Dieter Nuhrs frauenfeindliche Witze entfachen Debatte über Satire und Verantwortung
Lina LangeDieter Nuhrs frauenfeindliche Witze entfachen Debatte über Satire und Verantwortung
Der Komiker Dieter Nuhr steht wegen frauenfeindlicher Witze in der Kritik, die er kürzlich in einer ARD-Sendung präsentierte. Darin behauptete er unter anderem, Parklücken seien für Frauen zu klein. Trotz anhaltender Proteste bieten öffentlich-rechtliche Sender weiterhin eine Bühne für seine Art von Satire.
In seinem Programm „scherzte“ Nuhr, Frauen sollten ihren Partner vor dem Sex besser kennenlernen, um nicht ermordet zu werden. Zudem behauptete er, die Wahrscheinlichkeit, dass eine Frau von einem Mann getötet werde, liege „beinahe bei null“. Kritiker werfen ihm vor, mit solchen Aussagen die Schuld von Tätern auf die Opfer zu verlagern und die Realität von Femiziden als Folge langjähriger Gewalt und Kontrolle zu ignorieren.

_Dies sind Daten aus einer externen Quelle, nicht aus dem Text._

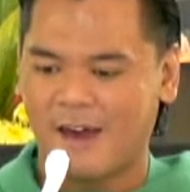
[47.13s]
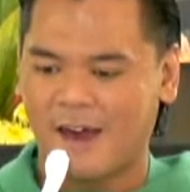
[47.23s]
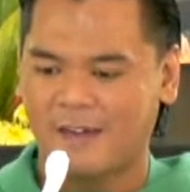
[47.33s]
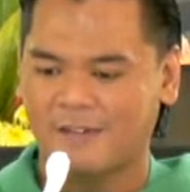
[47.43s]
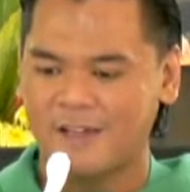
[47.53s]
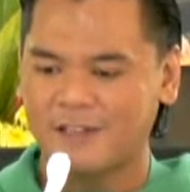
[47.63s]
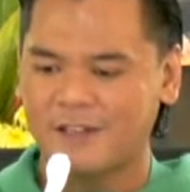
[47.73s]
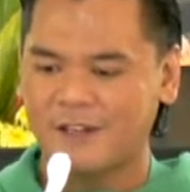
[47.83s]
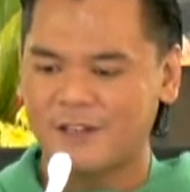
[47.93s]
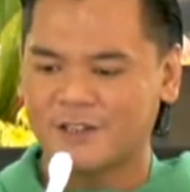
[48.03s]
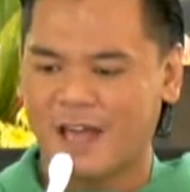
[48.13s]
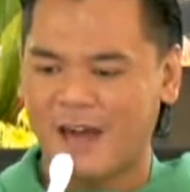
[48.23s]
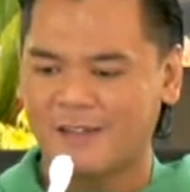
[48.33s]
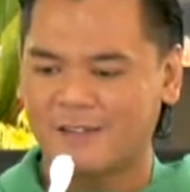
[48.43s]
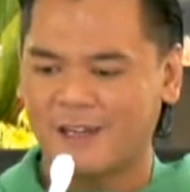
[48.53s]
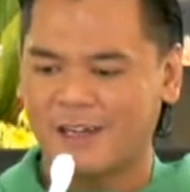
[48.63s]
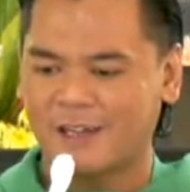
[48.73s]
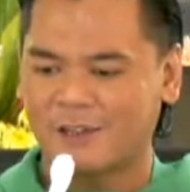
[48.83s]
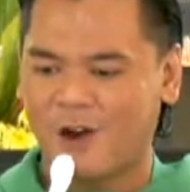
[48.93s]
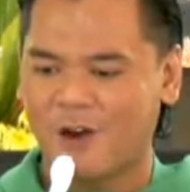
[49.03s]
And this
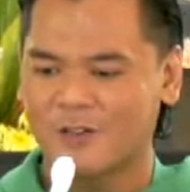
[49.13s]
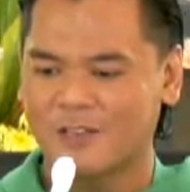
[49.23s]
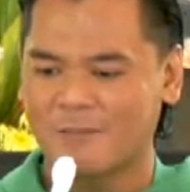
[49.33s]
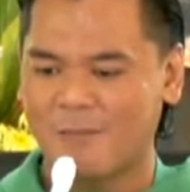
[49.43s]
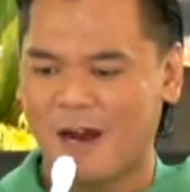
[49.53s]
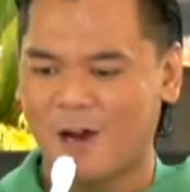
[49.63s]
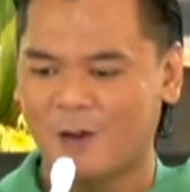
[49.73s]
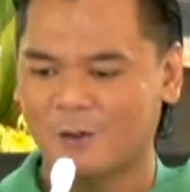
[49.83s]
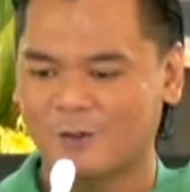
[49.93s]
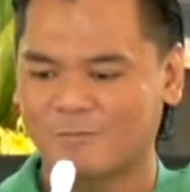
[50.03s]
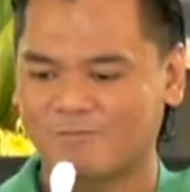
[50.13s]
understanding talks about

Viele bezeichnen seinen Humor als plump, ohne Esprit oder subtile Tiefe. Nuhr lehnt die Existenz struktureller Gewalt gegen Frauen wiederholt ab. Der Rundfunksender rbb verteidigte die Sendung mit dem Verweis auf künstlerische und satirische Freiheit – trotz öffentlicher Kritik und rechtlicher Verpflichtungen zur verantwortungsvollen Berichterstattung.
Die Debatte zeigt das Spannungsfeld zwischen Meinungsfreiheit und verantwortungsvollem Programm auf. Nuhrs Witze bleiben über öffentliche Plattformen zugänglich. Die Diskussion über seine Inhalte und deren Wirkung hält an.